Before the iPhone, we were fat, bald and a disaster with the chicks. Well thanks to the Hair Clinic app, we now have a full head of healthy hair. Chicks? Yeah, chicks dig us now because we use the Hot Radar app … it helps us score. Sadly though … we’re still large and in charge – XXXL baby! Ok, so maybe the iPhone didn’t totally change our life … got Hair, got Chicks, got Big Belly. Whatever, two out of three ain’t bad.
So this chunky monkey thing … it’s not like we’re ignoring the issue. We’ve been busting our ass trying every new weight loss fad …
Acai Berry Diet – sucks … makes our poop bright orange and thinking we’re now sterile.
Weight Loss Lip Gloss – the Too Faced Fuze Slenderize lip gloss promised to curb our appetite and boost our energy … it’s bullshit, our lips now look like our butt cheeks.
Overnight Skinny Cream – high hopes for this one … lose weight while you snooze with the Fatgirlsleep body balm by Bliss … garbage, we broke out in hives.
Calorie Burning Drink – Enviga is a sparkling green tea mixed with caffeine and antioxidants, this Coca-Cola product promised to boost our metabolism and burn extra calories … guess what, Coke sucks – they lied – so now we wash down our triple cheeseburger with Diet Pepsi.
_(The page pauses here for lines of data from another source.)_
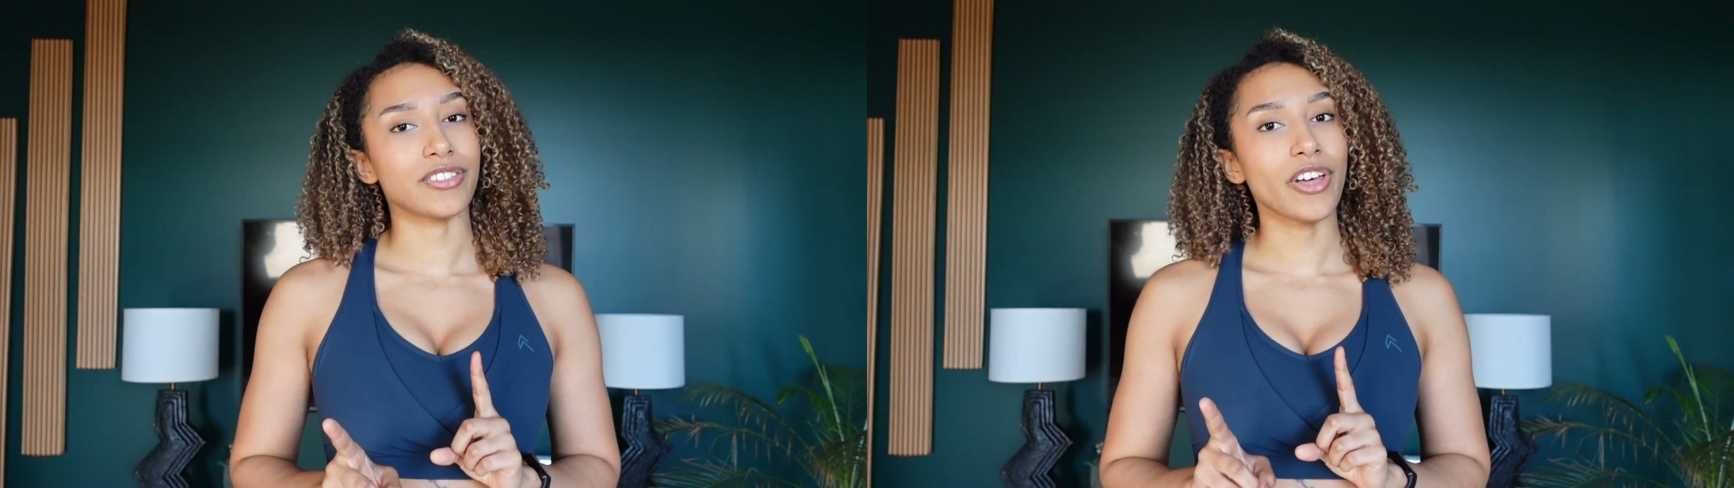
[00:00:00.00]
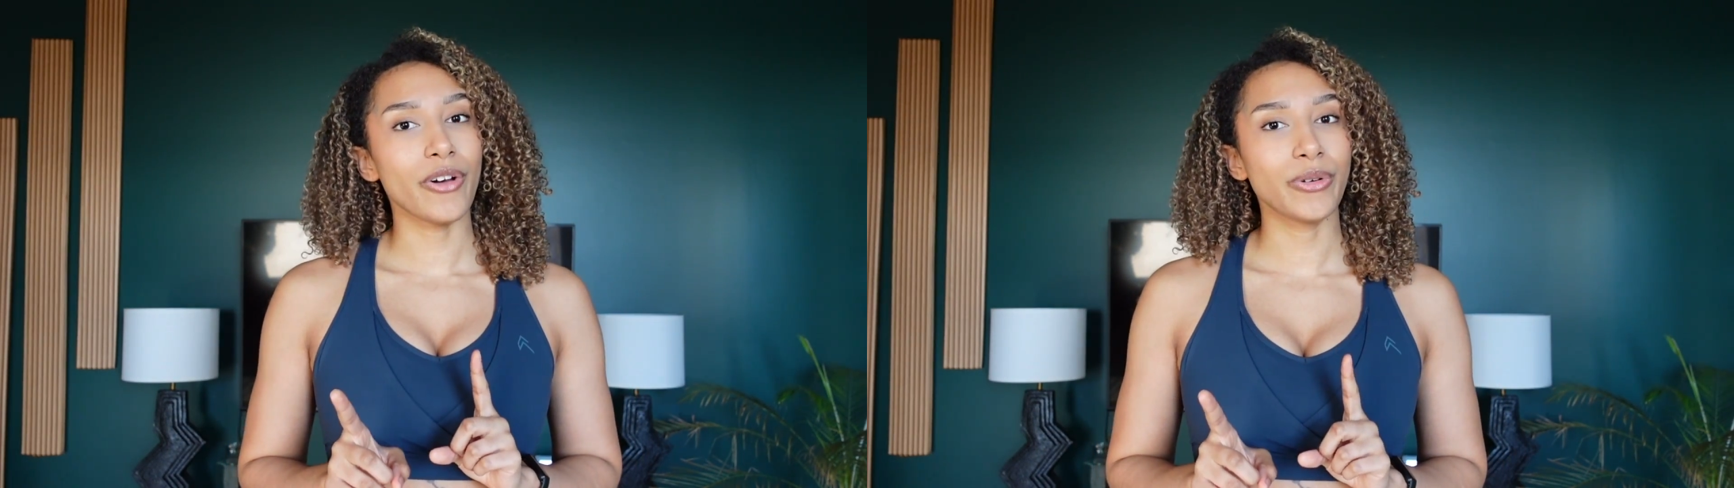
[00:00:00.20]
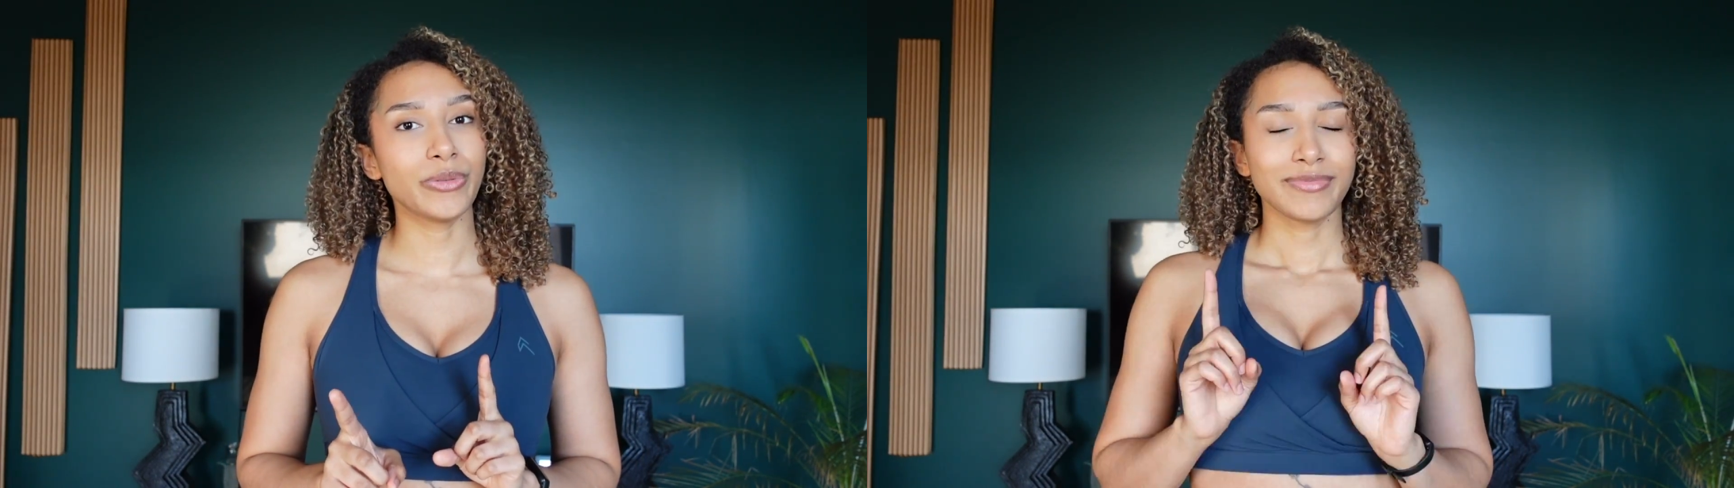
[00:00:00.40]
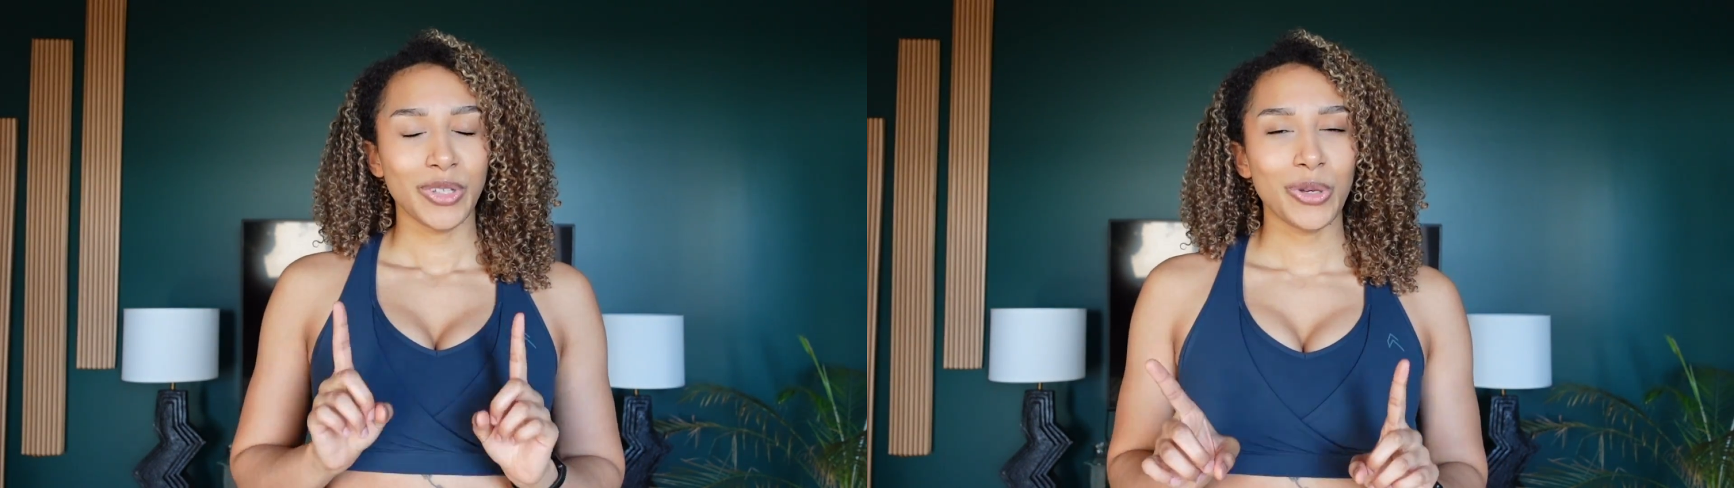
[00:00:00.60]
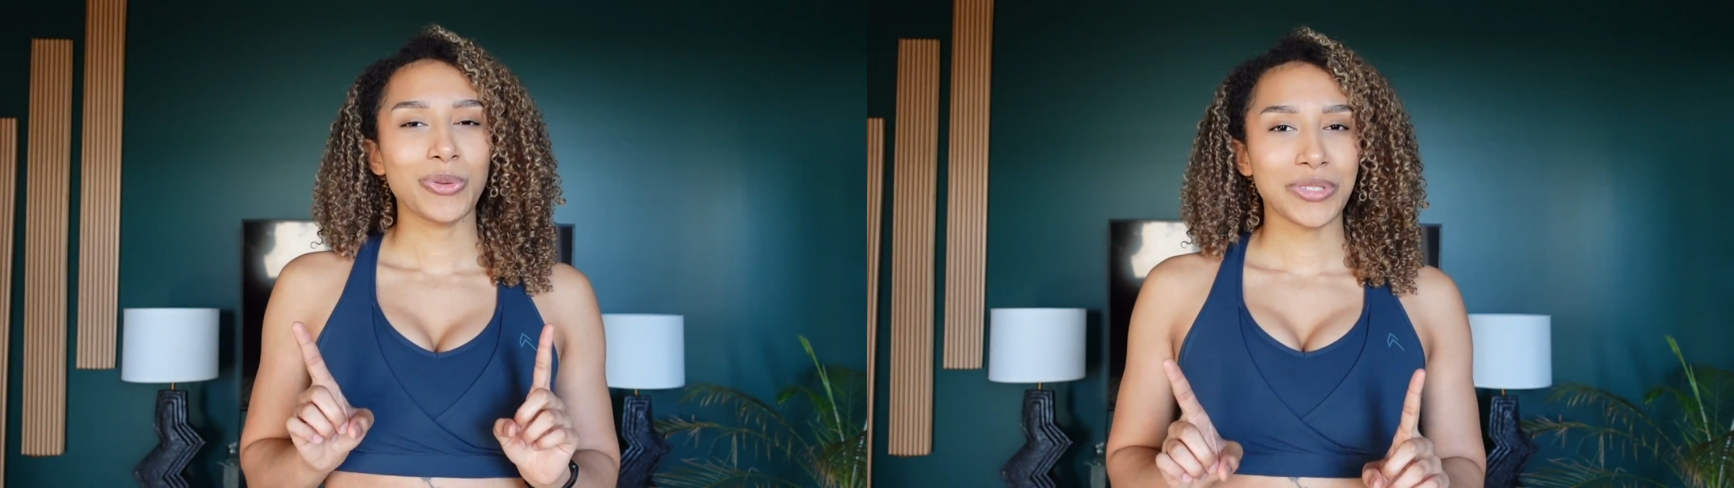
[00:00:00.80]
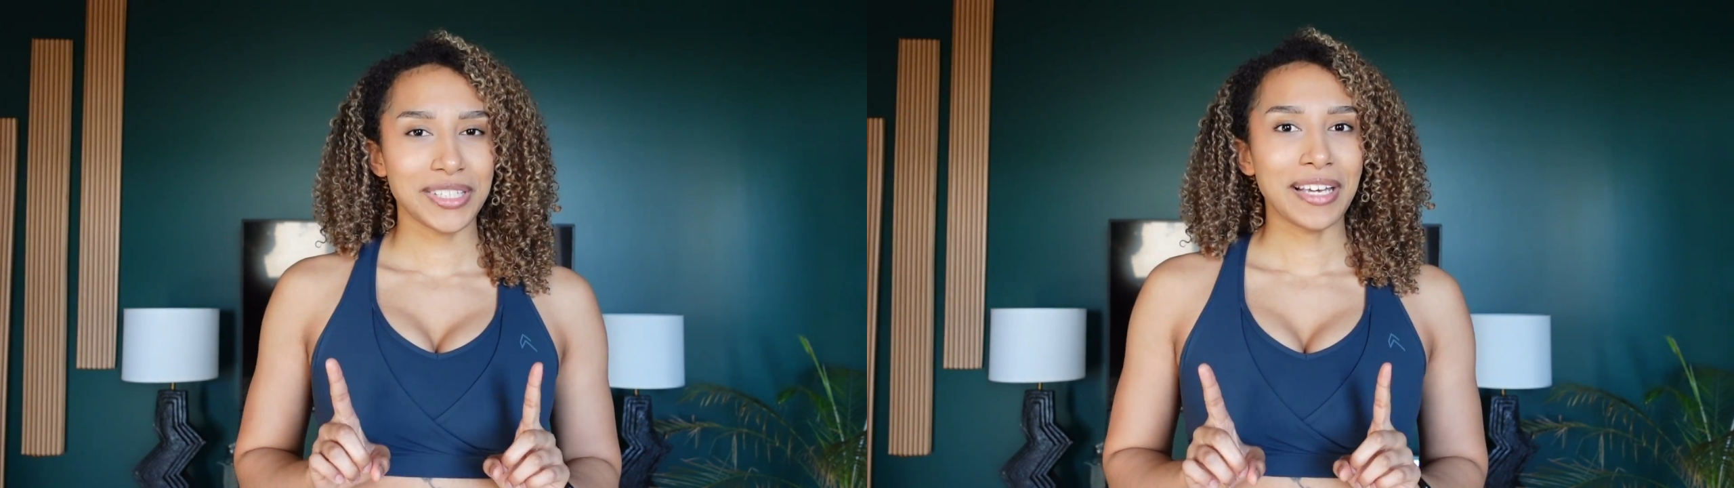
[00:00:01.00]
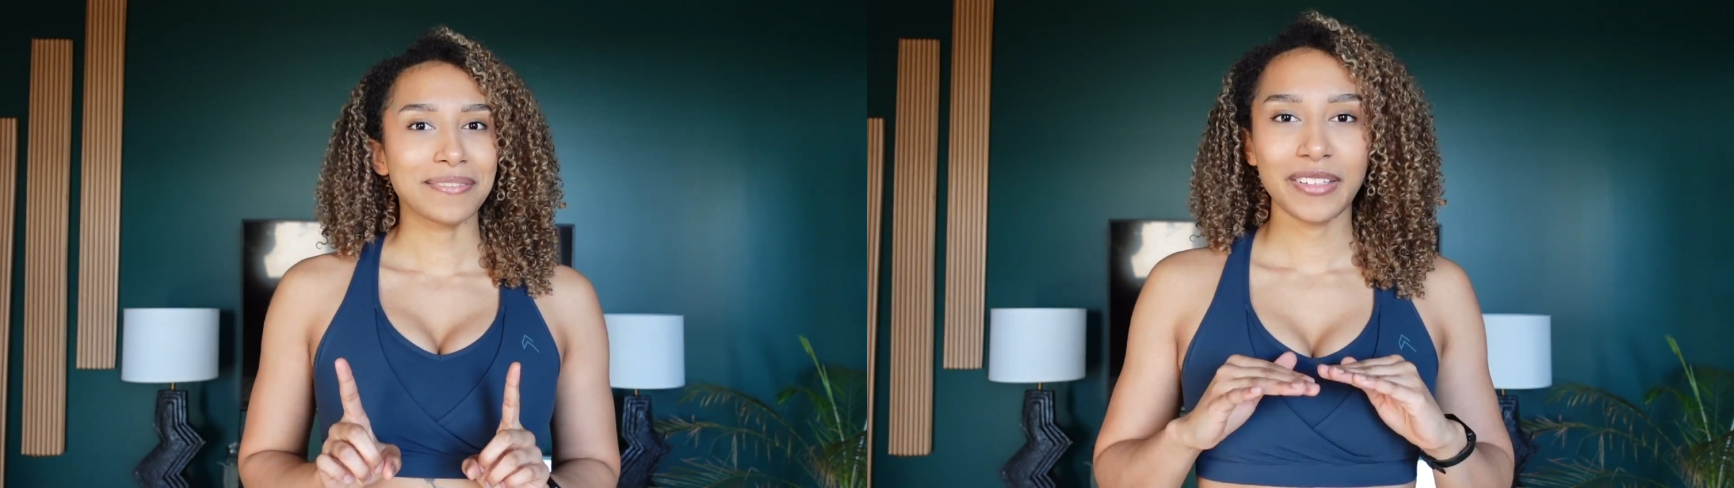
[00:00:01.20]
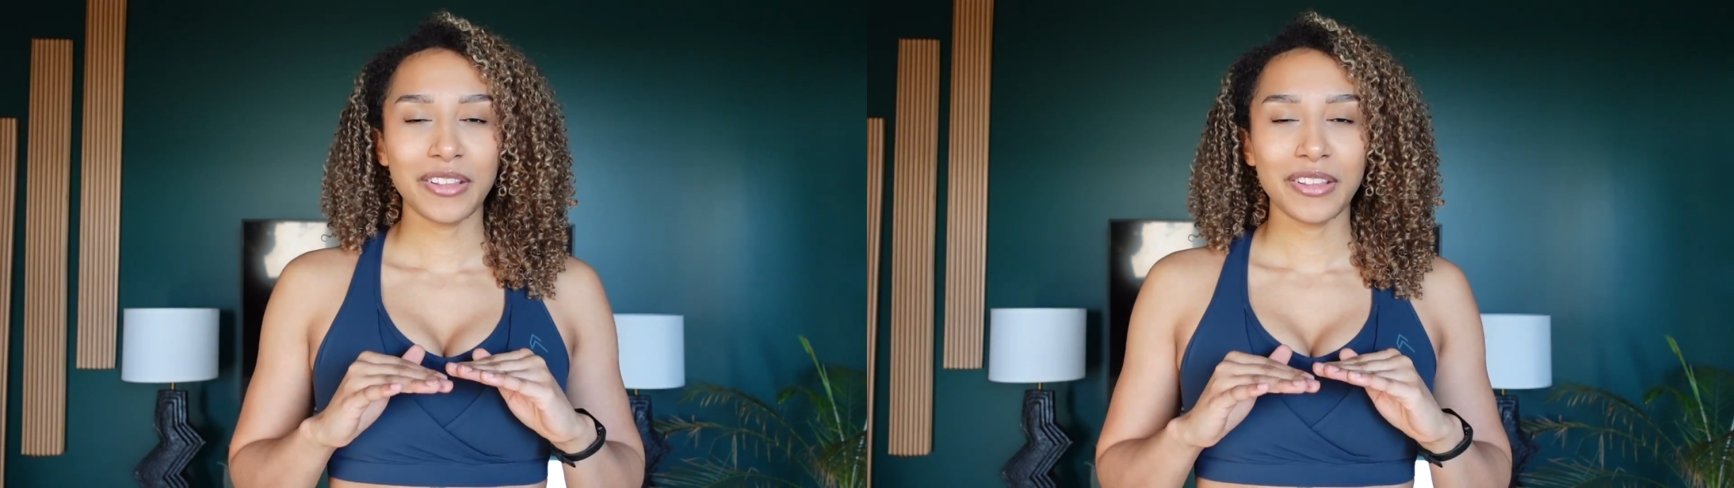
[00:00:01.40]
though, you will see.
So yeah, we’ve been doing stuff … ok, we might not be exactly in the gym, pushing iron, doing pilates or getting a sore scrotum from spin class … but piss off, don’t be a hater!
Anyways … we now have high hopes to finally win this battle of the bulge and it’s because of our revolutionary iPhone. We’re talking about the new weight loss app from DailyBurn called FatBurner2K …
Isn’t FatBurner2K swell? Stick the iPhone on your buffet blimp (for best results, precisely 6 inches above the belly button) and have it literally shake the crap out of your fat molecules. Heck with words like … Disharmonic and Physical Oscillation … we gladly plopped down our 99 cents in hopes of becoming a lean, mean, loving machine.
The only thing we haven’t quite figured out is how to keep the damn iPhone on our spare tire when using FatBurner2K while finding a parking spot, getting a haircut or smoking a filtered cigarette … sucker keeps falling off. Maybe there’s like this strap-on attachment thing we don’t know about … hands free phone calls and weight loss … revolutionary!